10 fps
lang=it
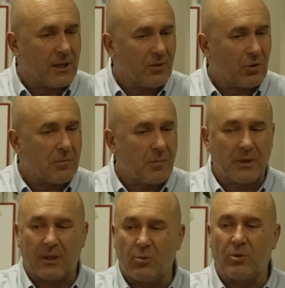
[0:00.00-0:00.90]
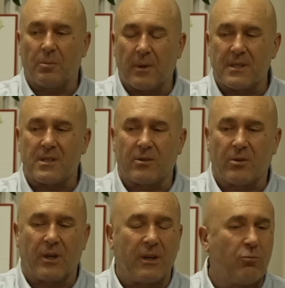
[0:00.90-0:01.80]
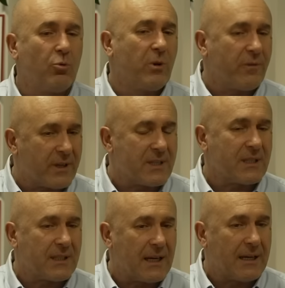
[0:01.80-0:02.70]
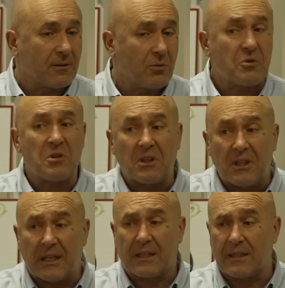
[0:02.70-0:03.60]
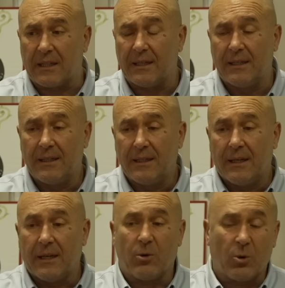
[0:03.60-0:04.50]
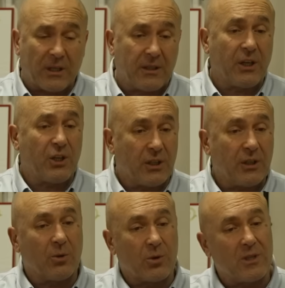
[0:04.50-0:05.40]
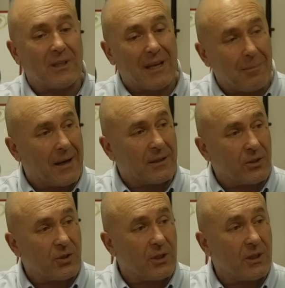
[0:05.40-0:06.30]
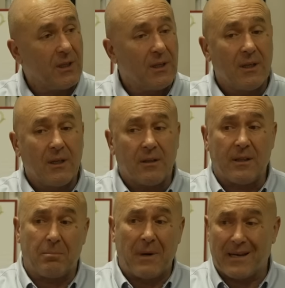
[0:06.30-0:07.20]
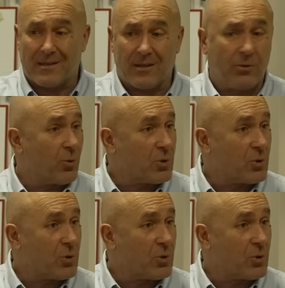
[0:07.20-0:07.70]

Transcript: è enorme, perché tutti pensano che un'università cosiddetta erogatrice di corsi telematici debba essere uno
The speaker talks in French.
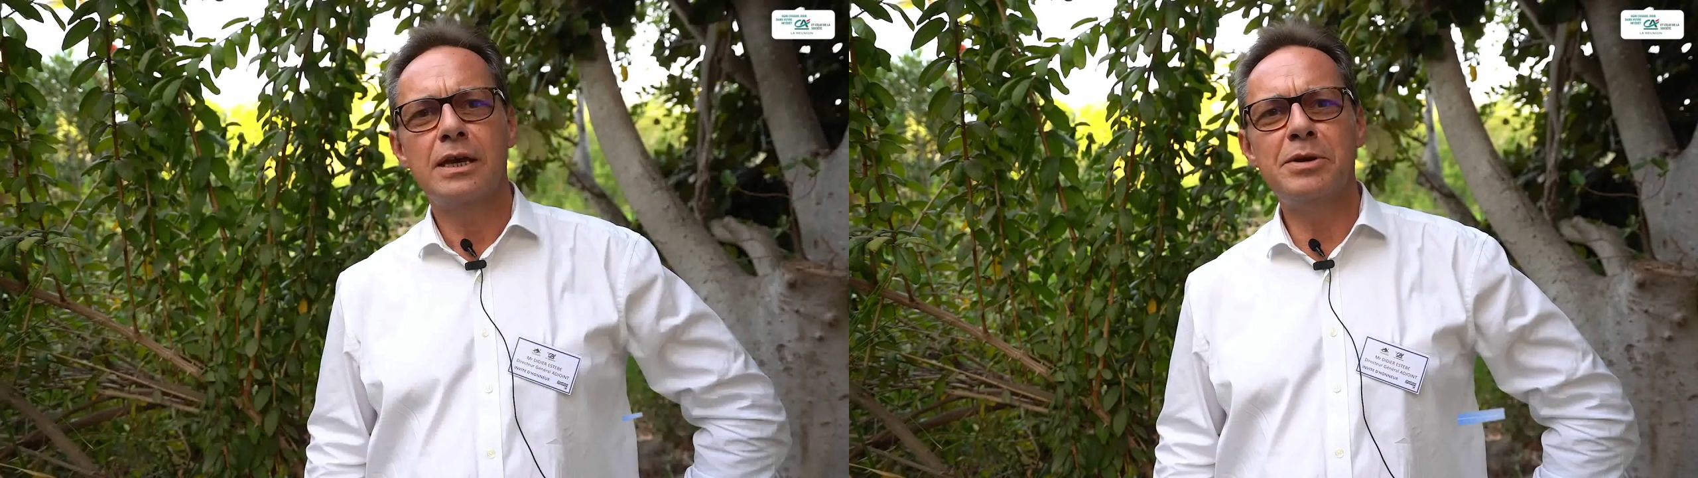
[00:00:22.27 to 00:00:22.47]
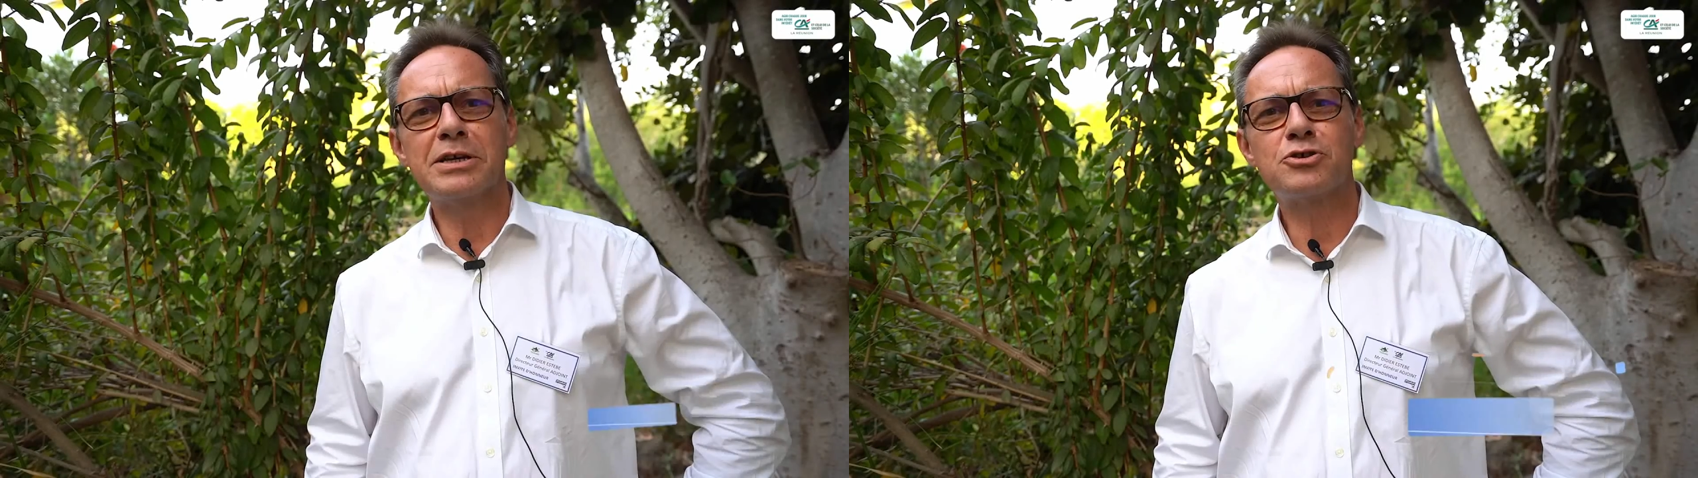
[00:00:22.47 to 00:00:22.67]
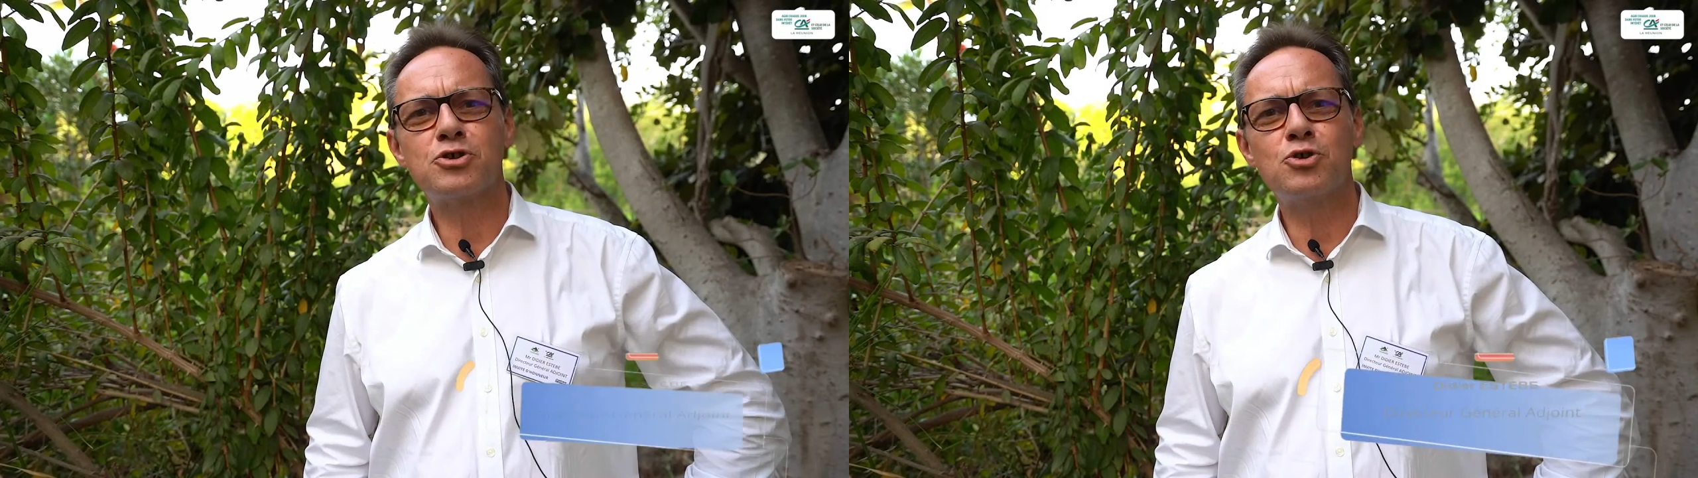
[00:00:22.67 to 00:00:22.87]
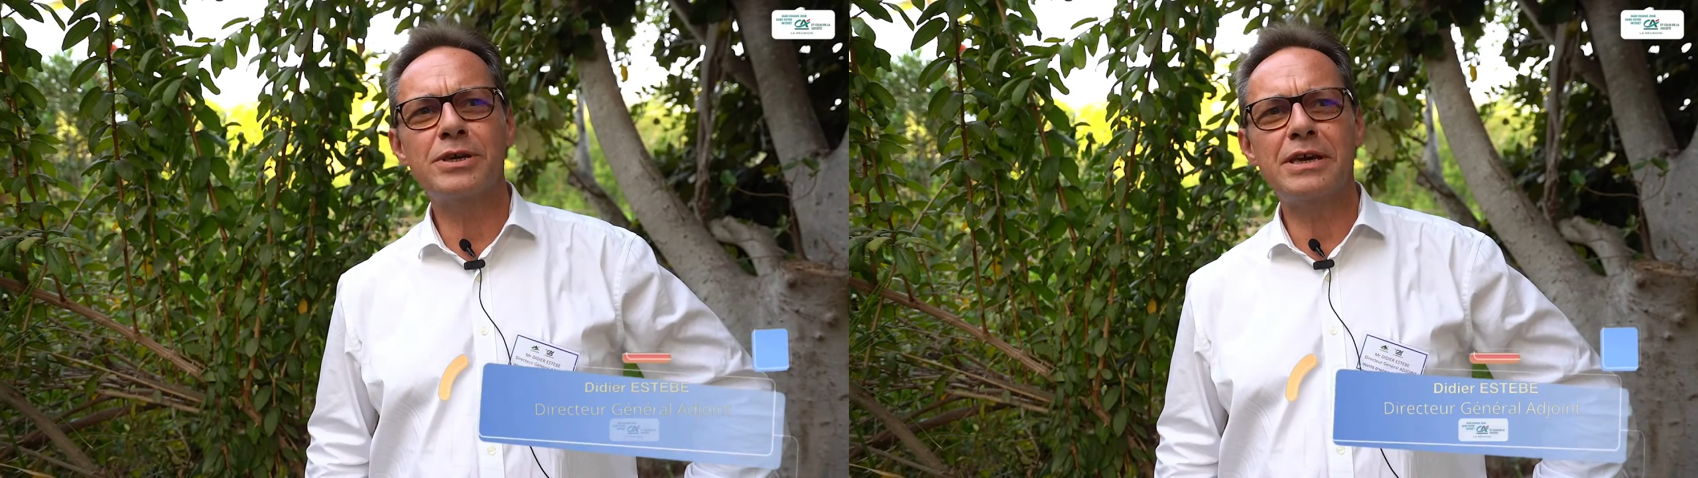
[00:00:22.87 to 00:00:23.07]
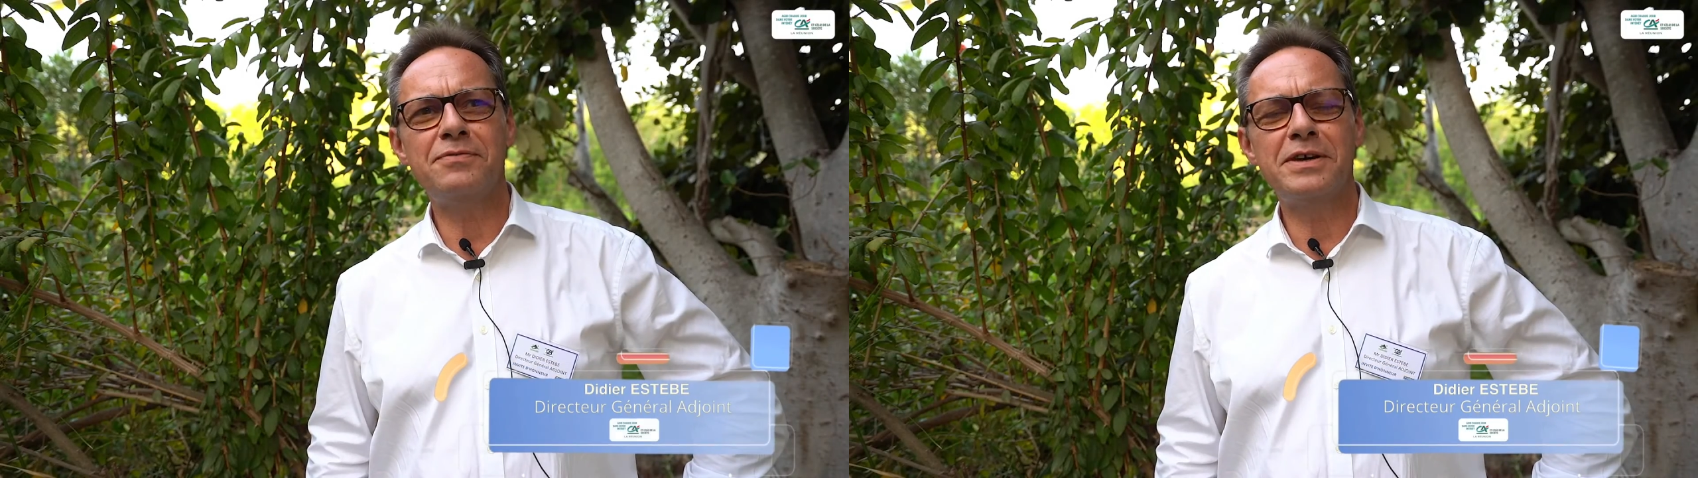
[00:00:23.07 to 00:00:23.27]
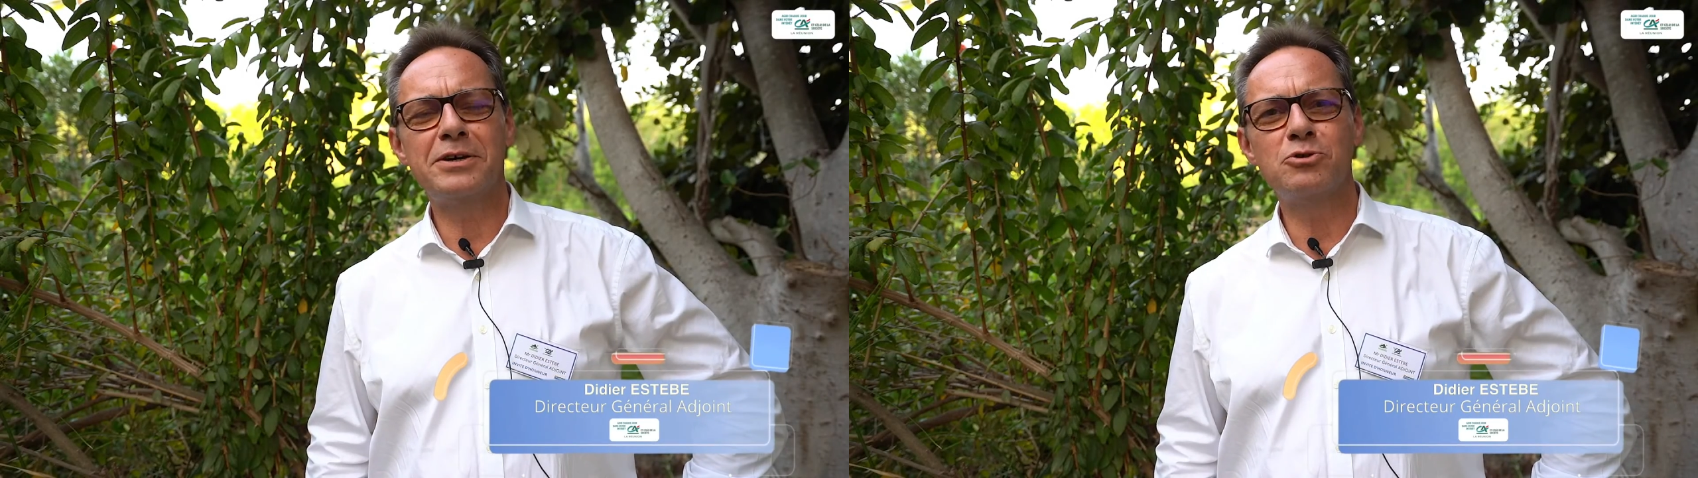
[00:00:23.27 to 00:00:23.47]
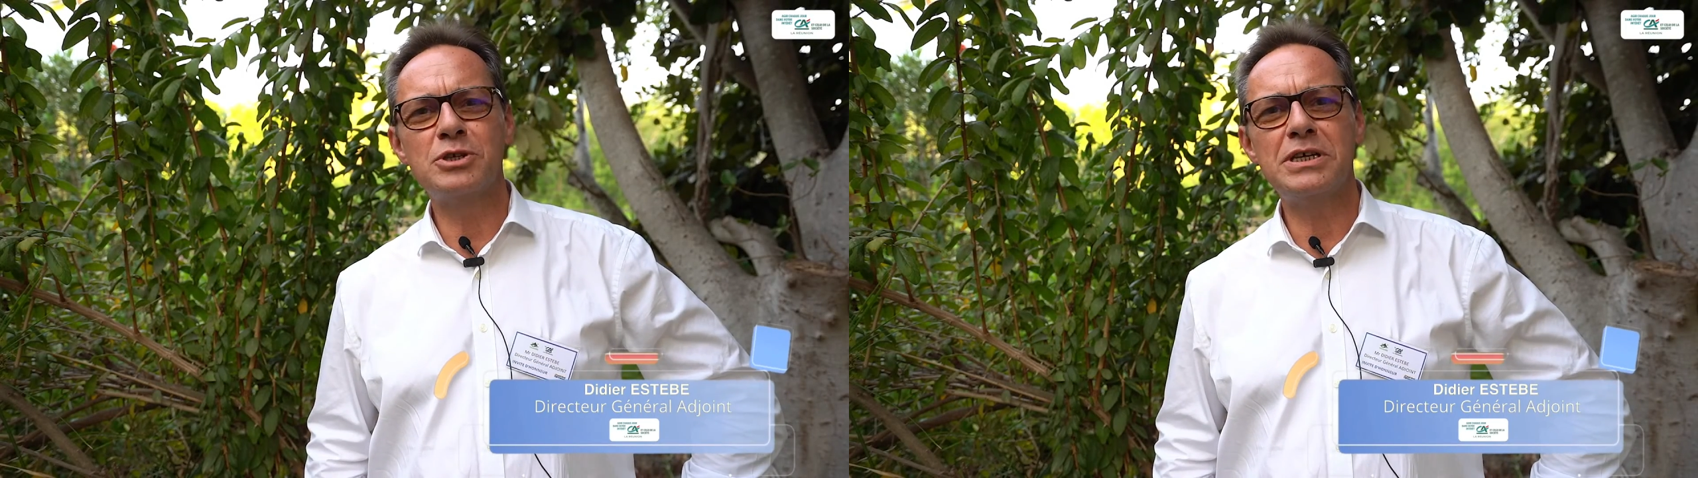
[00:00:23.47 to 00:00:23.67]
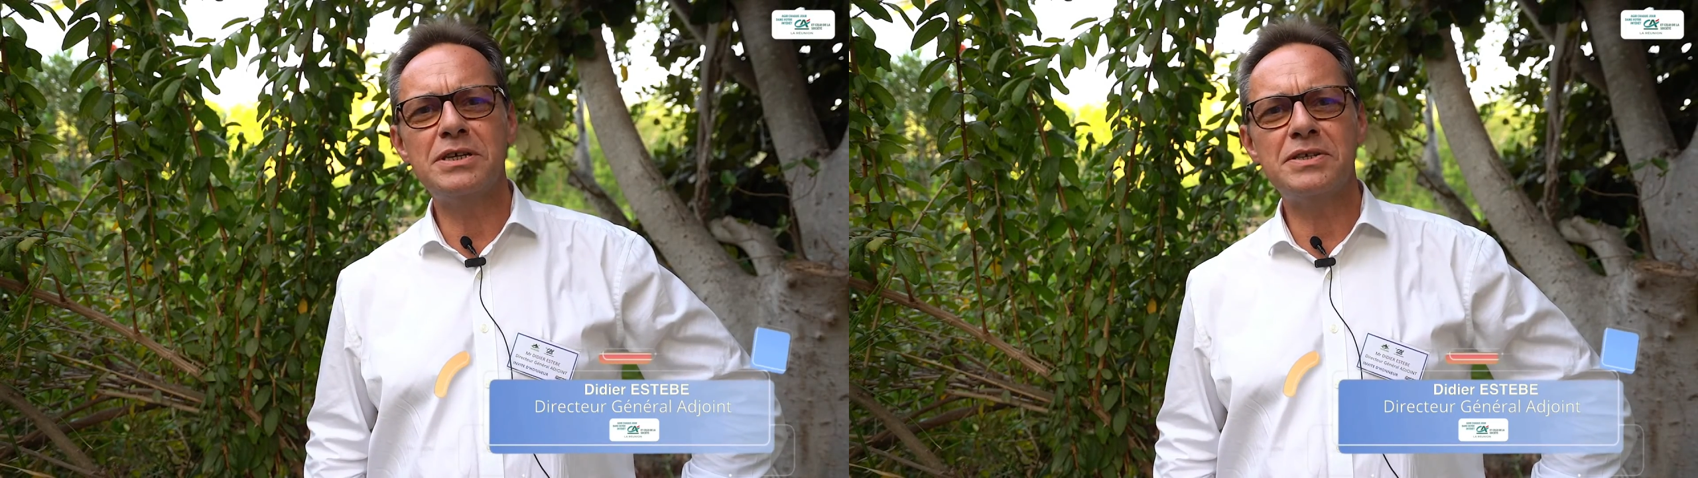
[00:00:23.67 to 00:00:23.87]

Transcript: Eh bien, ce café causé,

........

* _Task_: The response must restate exactly the lines from the one containing "[00:00:23.27 to 00:00:23.47]" through the end of the records above and must leave out all pictures.

* _Task answer_:
[00:00:23.27 to 00:00:23.47]
[00:00:23.47 to 00:00:23.67]
[00:00:23.67 to 00:00:23.87]

Transcript: Eh bien, ce café causé,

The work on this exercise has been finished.